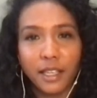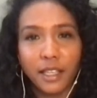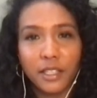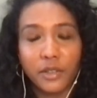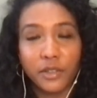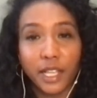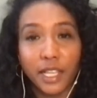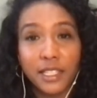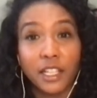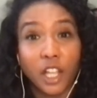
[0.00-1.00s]
And so
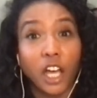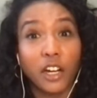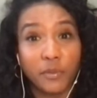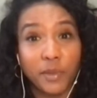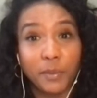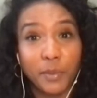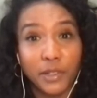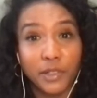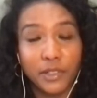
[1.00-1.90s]
that's a lot of people.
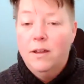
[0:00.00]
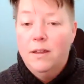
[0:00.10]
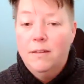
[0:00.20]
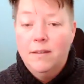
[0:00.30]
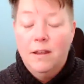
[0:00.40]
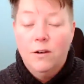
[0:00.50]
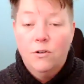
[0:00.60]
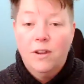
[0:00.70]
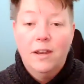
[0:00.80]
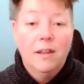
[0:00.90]
as I
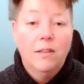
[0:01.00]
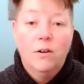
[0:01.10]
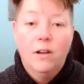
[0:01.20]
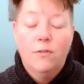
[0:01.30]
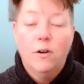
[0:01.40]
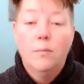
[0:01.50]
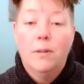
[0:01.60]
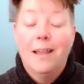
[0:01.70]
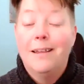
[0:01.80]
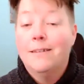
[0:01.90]
understand it, they're different
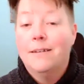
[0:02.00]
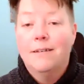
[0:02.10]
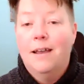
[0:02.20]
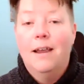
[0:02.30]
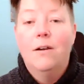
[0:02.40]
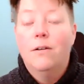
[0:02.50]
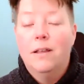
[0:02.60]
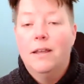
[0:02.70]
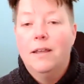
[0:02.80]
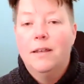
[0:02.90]
plants
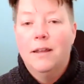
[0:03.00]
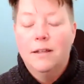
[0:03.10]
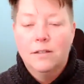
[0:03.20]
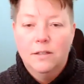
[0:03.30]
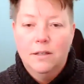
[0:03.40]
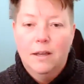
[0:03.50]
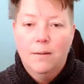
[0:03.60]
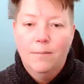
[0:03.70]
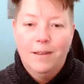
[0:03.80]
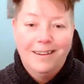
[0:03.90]
entirely, not
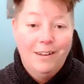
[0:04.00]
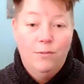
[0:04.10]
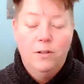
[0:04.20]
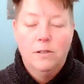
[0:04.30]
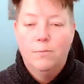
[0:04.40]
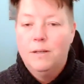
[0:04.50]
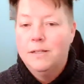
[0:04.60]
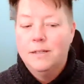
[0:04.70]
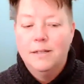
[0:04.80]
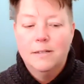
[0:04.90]
like a different
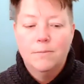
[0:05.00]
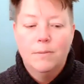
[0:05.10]
species,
_ _ _ _
Work instructions
Reproduce each entry precisely; the pictures stay out.

Reply
[0.00-1.00s]
And so
[1.00-1.90s]
that's a lot of people.
[0:00.00]
[0:00.10]
[0:00.20]
[0:00.30]
[0:00.40]
[0:00.50]
[0:00.60]
[0:00.70]
[0:00.80]
[0:00.90]
as I
[0:01.00]
[0:01.10]
[0:01.20]
[0:01.30]
[0:01.40]
[0:01.50]
[0:01.60]
[0:01.70]
[0:01.80]
[0:01.90]
understand it, they're different
[0:02.00]
[0:02.10]
[0:02.20]
[0:02.30]
[0:02.40]
[0:02.50]
[0:02.60]
[0:02.70]
[0:02.80]
[0:02.90]
plants
[0:03.00]
[0:03.10]
[0:03.20]
[0:03.30]
[0:03.40]
[0:03.50]
[0:03.60]
[0:03.70]
[0:03.80]
[0:03.90]
entirely, not
[0:04.00]
[0:04.10]
[0:04.20]
[0:04.30]
[0:04.40]
[0:04.50]
[0:04.60]
[0:04.70]
[0:04.80]
[0:04.90]
like a different
[0:05.00]
[0:05.10]
species,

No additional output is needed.